- Rabin in 2010
- Born: 1 February 1925 Tel Aviv, Mandatory Palestine
- Died: 11 September 2026 (aged 101) Kvutzat Kinneret, Israel
- Occupations: Educator, activist
- Known for: Founding member of kibbutz Manara
- Children: 4
- Relatives: Yitzhak Rabin (brother)

= Rachel Rabin =

Israeli educator and activist (1925–2026)

Rachel Rabin (רחל רבין; 1 February 1925 – 11 September 2026) was an Israeli educator and activist.

The younger sister of assassinated Israeli prime minister Yitzhak Rabin, she joined HaNoar HaOved VeHaLomed in her youth and helped establish kibbutz Manara. After Israel's formation, she became a teacher in the kibbutz, and later helped found the Har Vagai Regional School. She rose to prominence in the kibbutz movement, serving at the Ministry of Education as well as the kibbutz secretary for Manara. She lived in Manara until her evacuation due to the Hezbollah–Israel conflict in 2023.

== Early life ==

Rachel, Nehemiah, and Yitzhak (left to right) in 1940

Rachel Rabin was born at the Hadassah Medical Center in Tel Aviv on 1 February 1925. Her parents were Rosa (née Cohen), a Belarusian-born immigrant who was commander of the paramilitary organization Haganah in Haifa and a member of the Tel Aviv City Council, and Nehemiah, who was born in Ukraine as Nehemiah Rubitzov and later changed his surname to Rabin. He worked for the Israel Electric Corporation before quitting to participate in the defense of kibbutz Ramat HaKovesh during the 1936–1939 Arab revolt in Palestine. Rachel was born three years after her brother, Yitzhak, the future prime minister of Israel. Rosa died of cancer when Rachel was 12.

== Career ==
As a teenager, she joined HaNoar HaOved VeHaLomed, a youth movement affiliated with Labor Zionism. She was originally assigned to a group sent to establish kibbutz Revivim in the Negev, but later switched to a group that was sent to a training camp in Kfar Giladi in the Galilee. Eventually, the Jewish National Fund purchased land in Mount Menara and Rabin's group volunteered to settle there.
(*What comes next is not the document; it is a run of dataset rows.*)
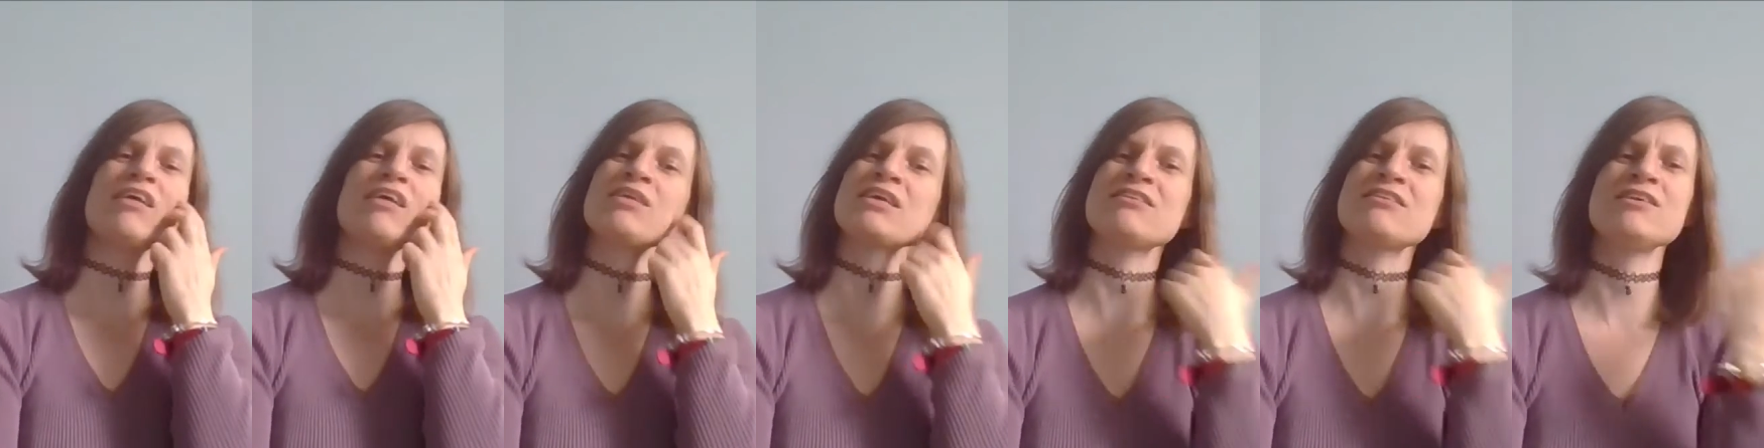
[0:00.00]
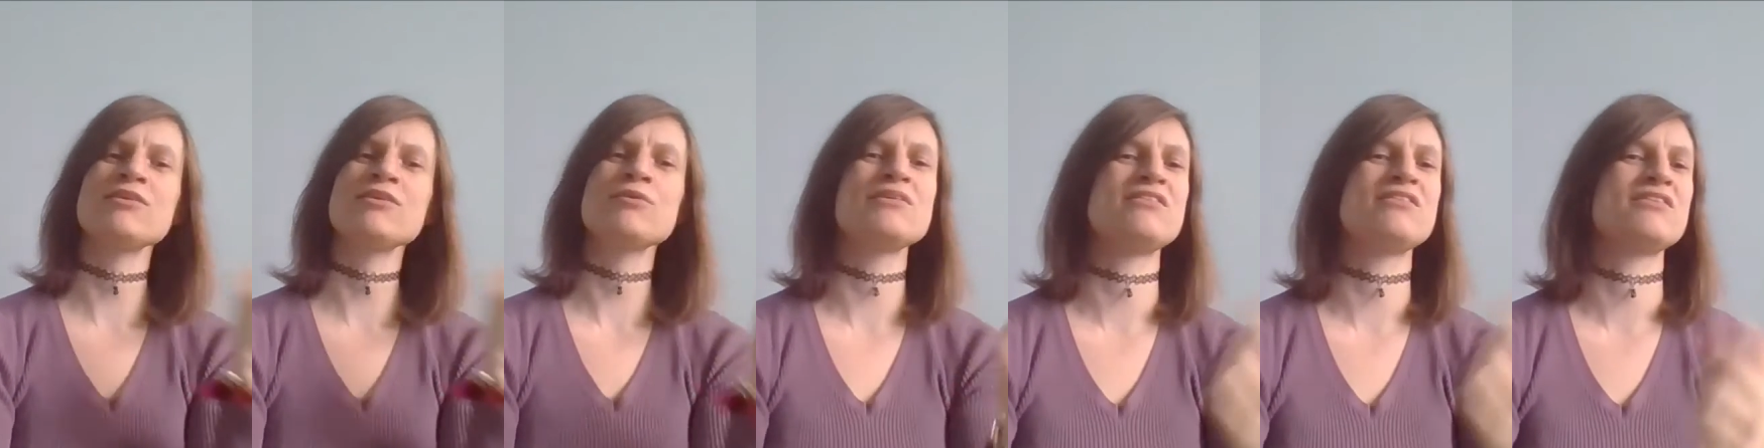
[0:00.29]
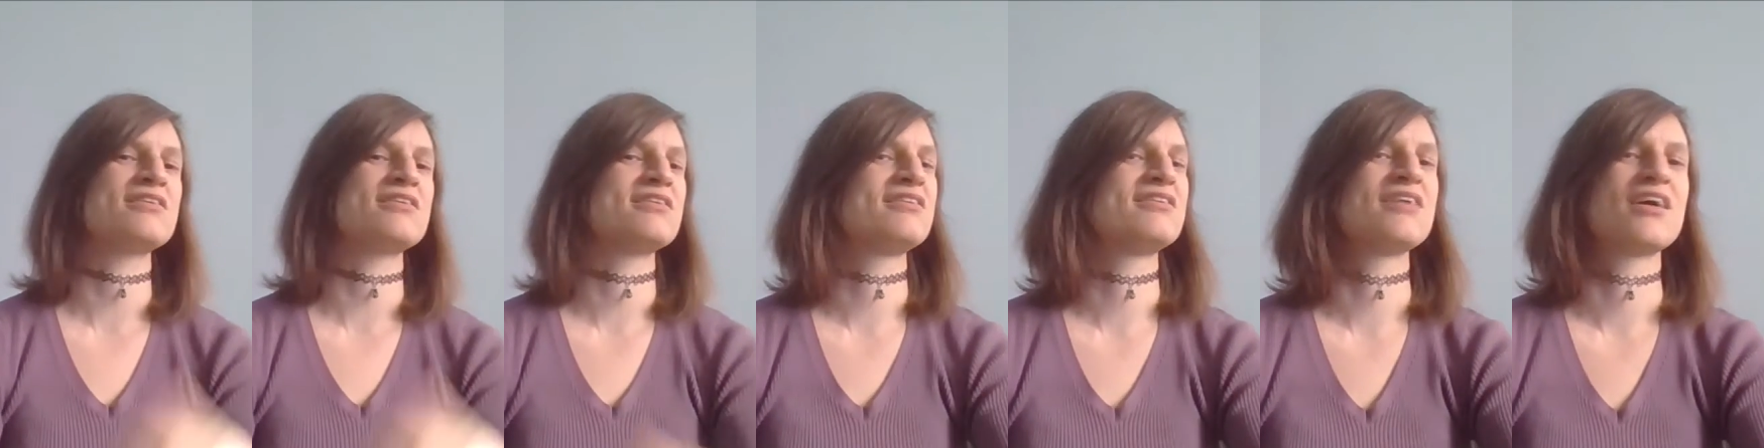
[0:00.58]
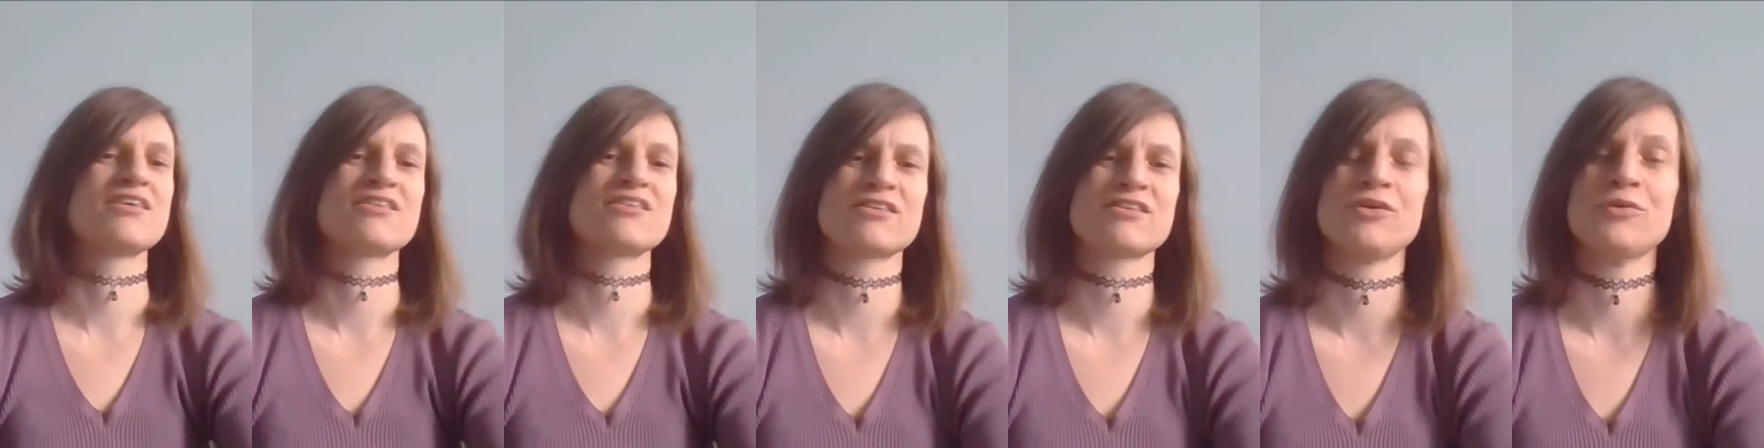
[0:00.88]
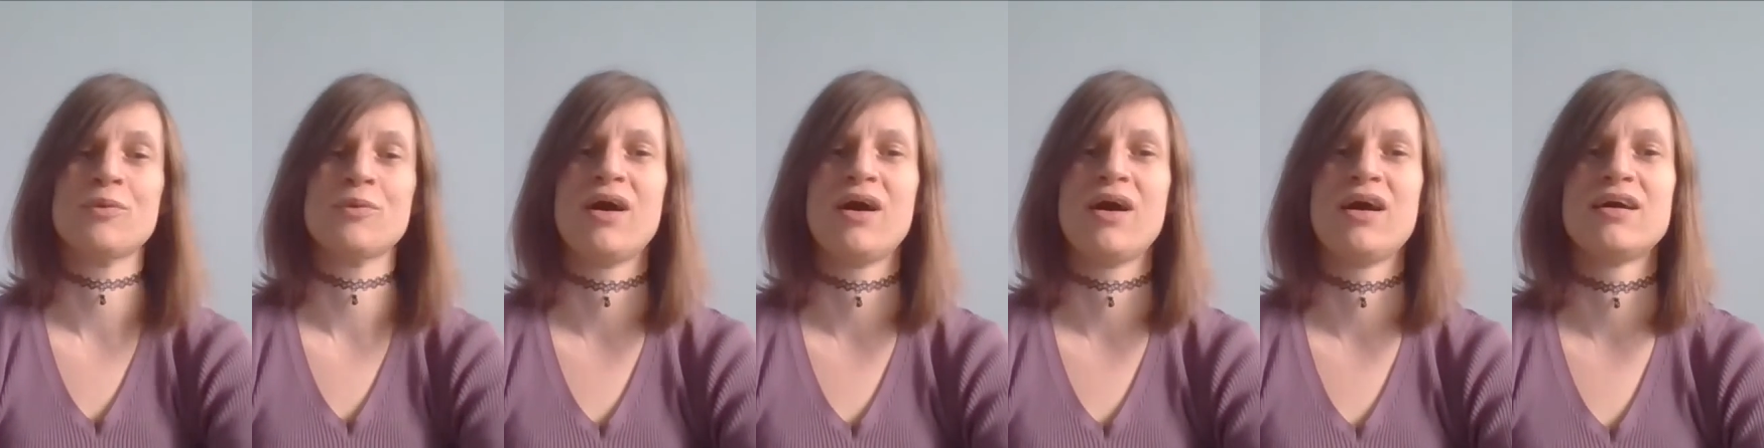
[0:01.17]
because he always does such
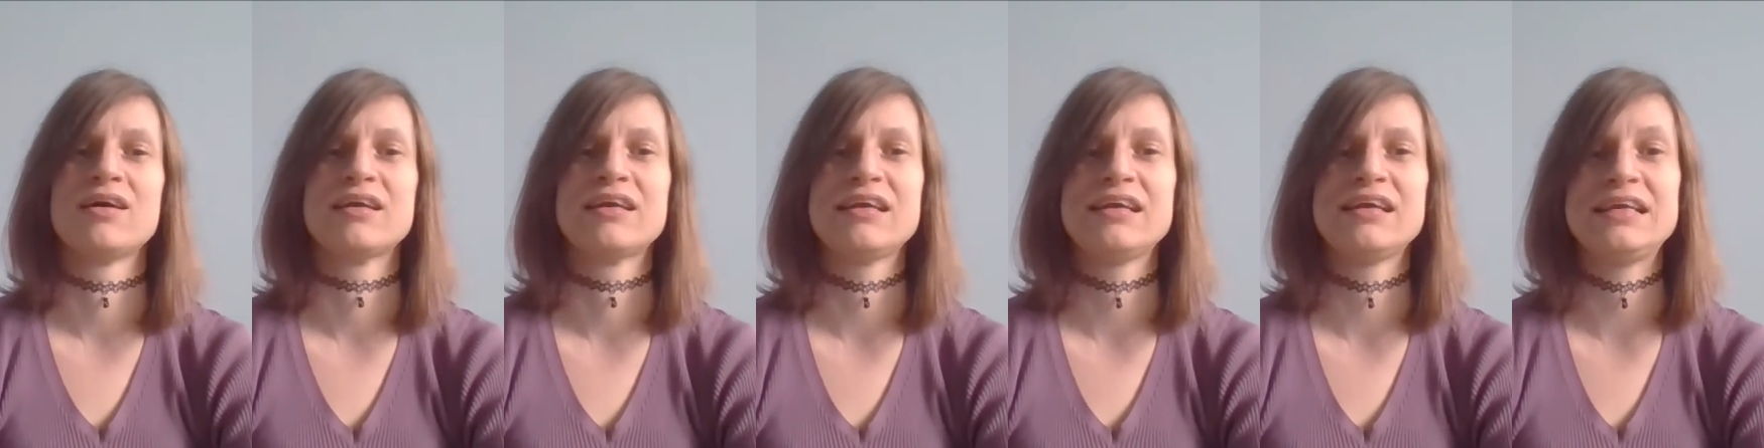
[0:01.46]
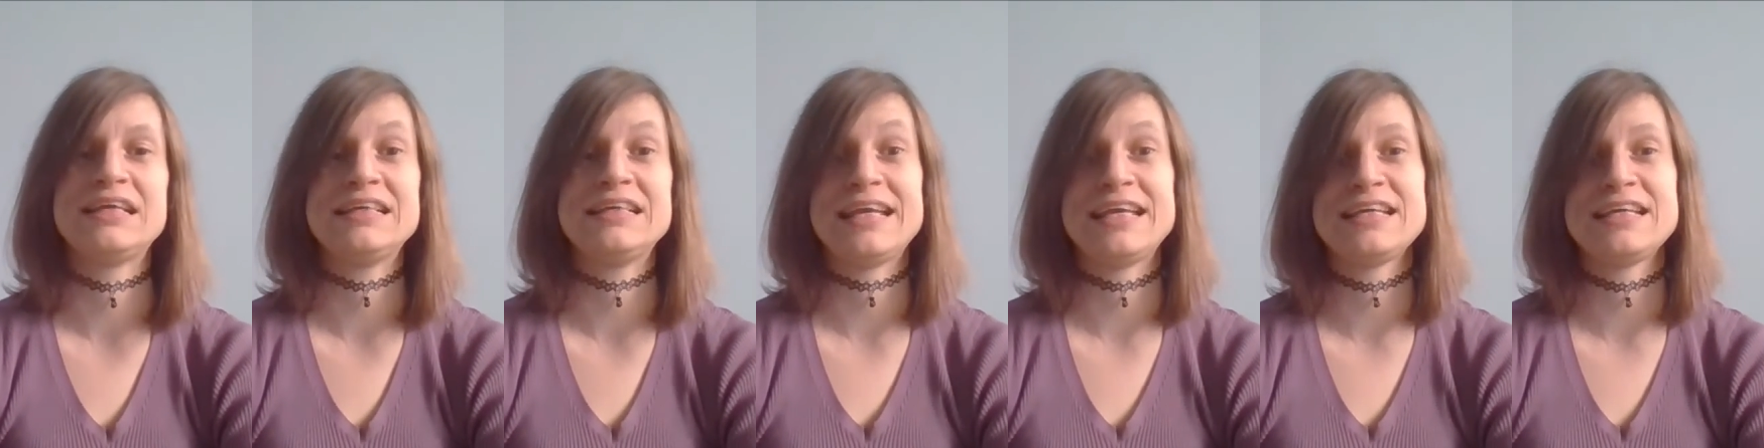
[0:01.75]
good work he,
The group arrived at the land in 1943 to establish kibbutz Manara; in an interview with Haaretz in 2009, she recalled that: "There was nothing here. Not even trees. We did everything little by little, with great difficulty. We believed in it deeply. It was our dream. And many gave up along the way." Her group would bring in barrels of water from nearby Lebanese villages. However, there was only enough water for cooking, so they would have to walk to Kfar Giladi every week to shower, which took approximately two hours.

During the 1948 Palestine war, most of the kibbutz was evacuated, although Rabin remained, serving as a medic and radio operator. By the early 1950s, she worked as a kindergarten teacher for the first generation of children born in Manara. She later taught at the kibbutz's elementary school. After her second class of students joined high school, she helped found the Har Vagai Regional School in Dafna.

In the 1960s, as she rose to prominence in the kibbutz movement, she was offered a seat in the Alignment political alliance to serve as a representative for the kibbutz movement to the Knesset, however she refused.

Between 1981 and 1986, she was the supervisory coordinator for the Ministry of Education's Rural Education Department, which was responsible for the secondary schools in kibbutzim and moshavim. After her term ended, she returned to Manara, where she served as the kibbutz secretary. In 1994, she became chairwoman of the Organization of Academic Colleges for Kibbutz Movement Education – Oranim College and the Kibbutz Seminar. That same year, Yitzhak invited her to the Nobel Peace Prize ceremony in Oslo after winning the prize alongside Shimon Peres and Yasser Arafat.

Two weeks before Yitzhak was assassinated in 1995, she went to the United Kibbutz Movement headquarters in Tel Aviv, warning that "The street is running wild, and no one is doing anything. He [Yitzhak Rabin] is not being guarded properly." After Yitzhak's assassination, Rabin became devoted to preserving his legacy and promoting tolerance, giving lectures at the Yitzhak Rabin Center to generations of Israelis.

== Personal life and death ==
During the 1948 Palestine war, she married Rafi Yaakov, who had moved to Manara in 1945 after immigrating from Germany. They had three children, Tirzah, Yiftach, and Gadi, and adopted a fourth, Binya Jadidi, whose family had made aliyah from Persia. Rafi died in 2012.

Rabin lived in Manara for 80 years, until her evacuation due to the outbreak of the Hezbollah–Israel conflict after the 7 October attacks in 2023. She relocated to Kvutzat Kinneret, where she celebrated her 100th birthday. She did not return to Manara due to her medical condition.

Rabin died on 11 September 2026, at the age of 101. Her funeral was scheduled to take place at Kibbutz Manara on 14 September. She was eulogized by president Isaac Herzog, who described her as a leading figure in the kibbutz movement.